◆ **What this task involves**: Although the entries contain pictures, return everything else in them verbatim and omit the pictures.

◆ **Provided data**:
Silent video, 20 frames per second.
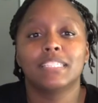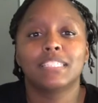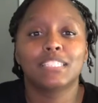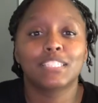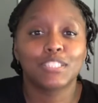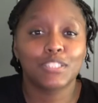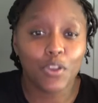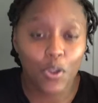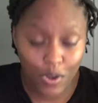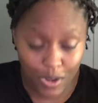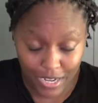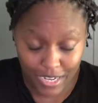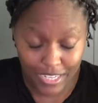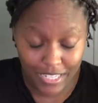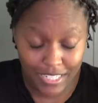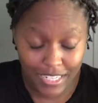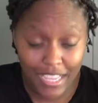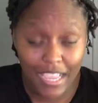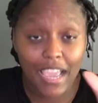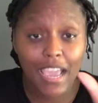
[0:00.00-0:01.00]

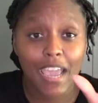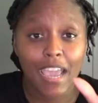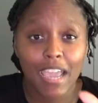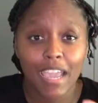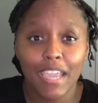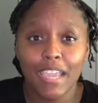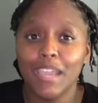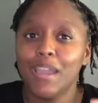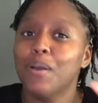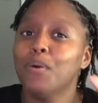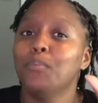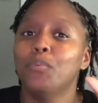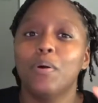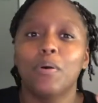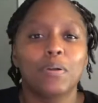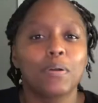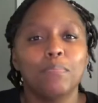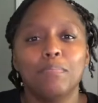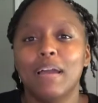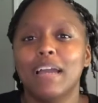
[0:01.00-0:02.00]
started, hey,
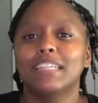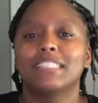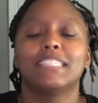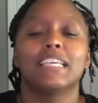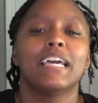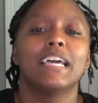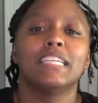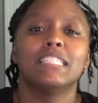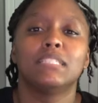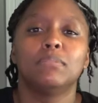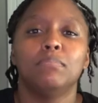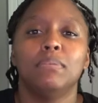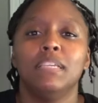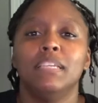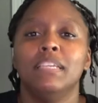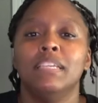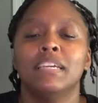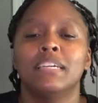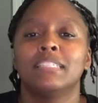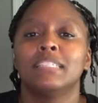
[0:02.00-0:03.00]
welcome back to
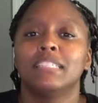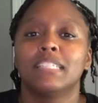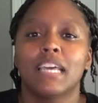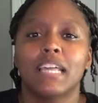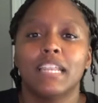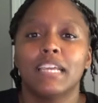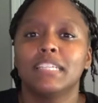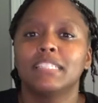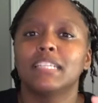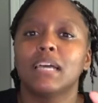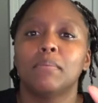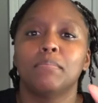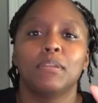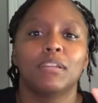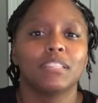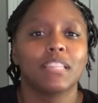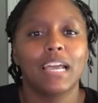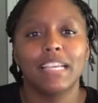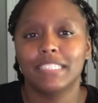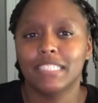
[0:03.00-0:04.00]
SBE Aesthetics. I'm
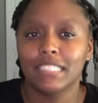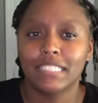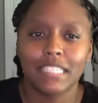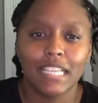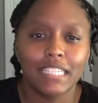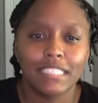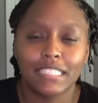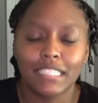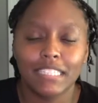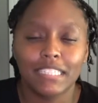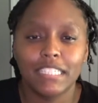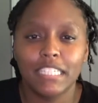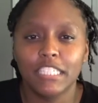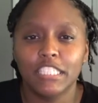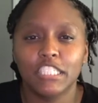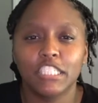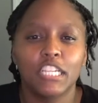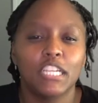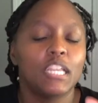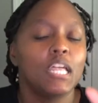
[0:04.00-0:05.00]
your licensed
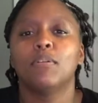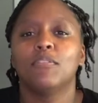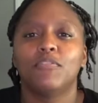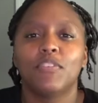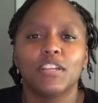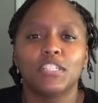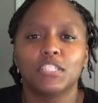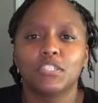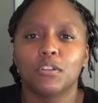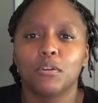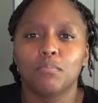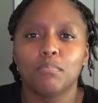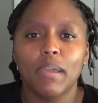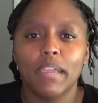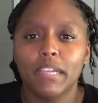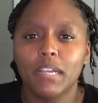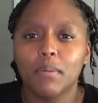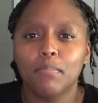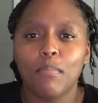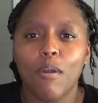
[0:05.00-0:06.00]
esthetician, professional
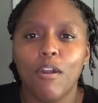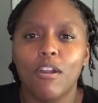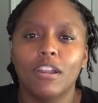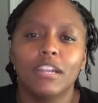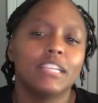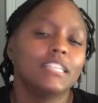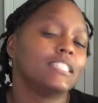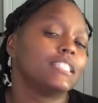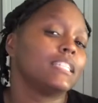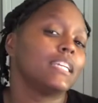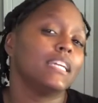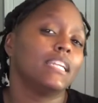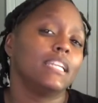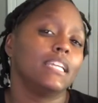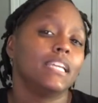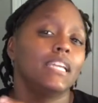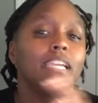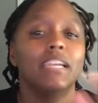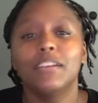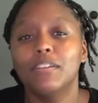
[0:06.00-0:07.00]
makeup artist,
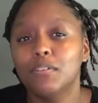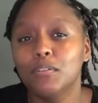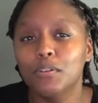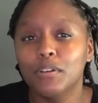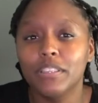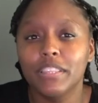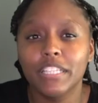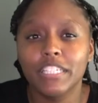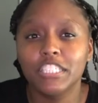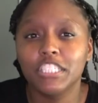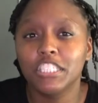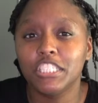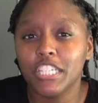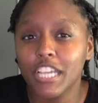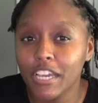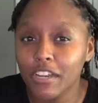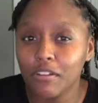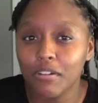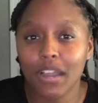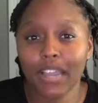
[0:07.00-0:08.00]
and here on this
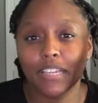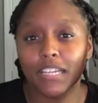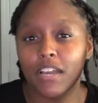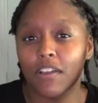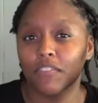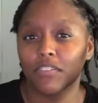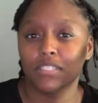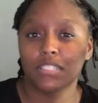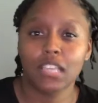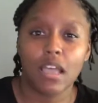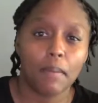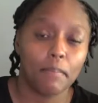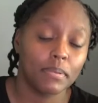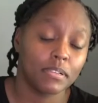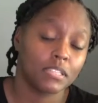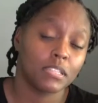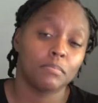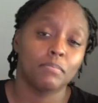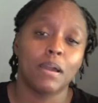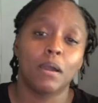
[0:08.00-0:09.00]
channel, I cover
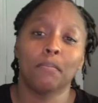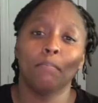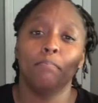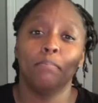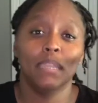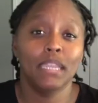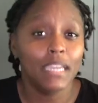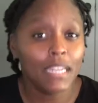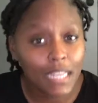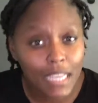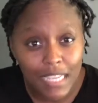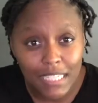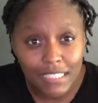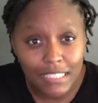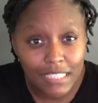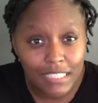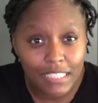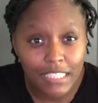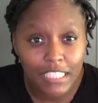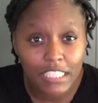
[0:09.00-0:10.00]
topics about being an
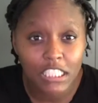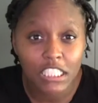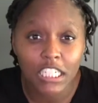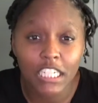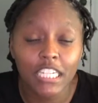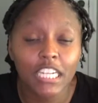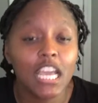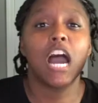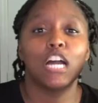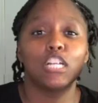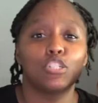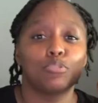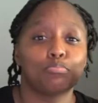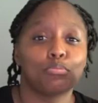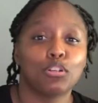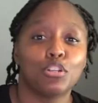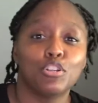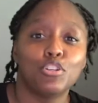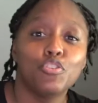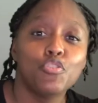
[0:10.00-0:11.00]
esthetician,
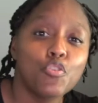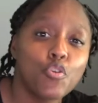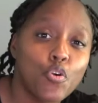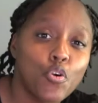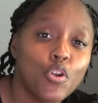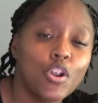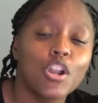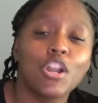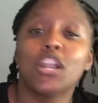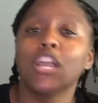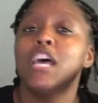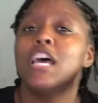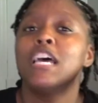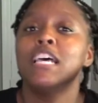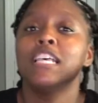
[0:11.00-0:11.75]
entrepreneur,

◆ **Answer for this exercise**:
Silent video, 20 frames per second.
[0:00.00-0:01.00]

[0:01.00-0:02.00]
started, hey,
[0:02.00-0:03.00]
welcome back to
[0:03.00-0:04.00]
SBE Aesthetics. I'm
[0:04.00-0:05.00]
your licensed
[0:05.00-0:06.00]
esthetician, professional
[0:06.00-0:07.00]
makeup artist,
[0:07.00-0:08.00]
and here on this
[0:08.00-0:09.00]
channel, I cover
[0:09.00-0:10.00]
topics about being an
[0:10.00-0:11.00]
esthetician,
[0:11.00-0:11.75]
entrepreneur,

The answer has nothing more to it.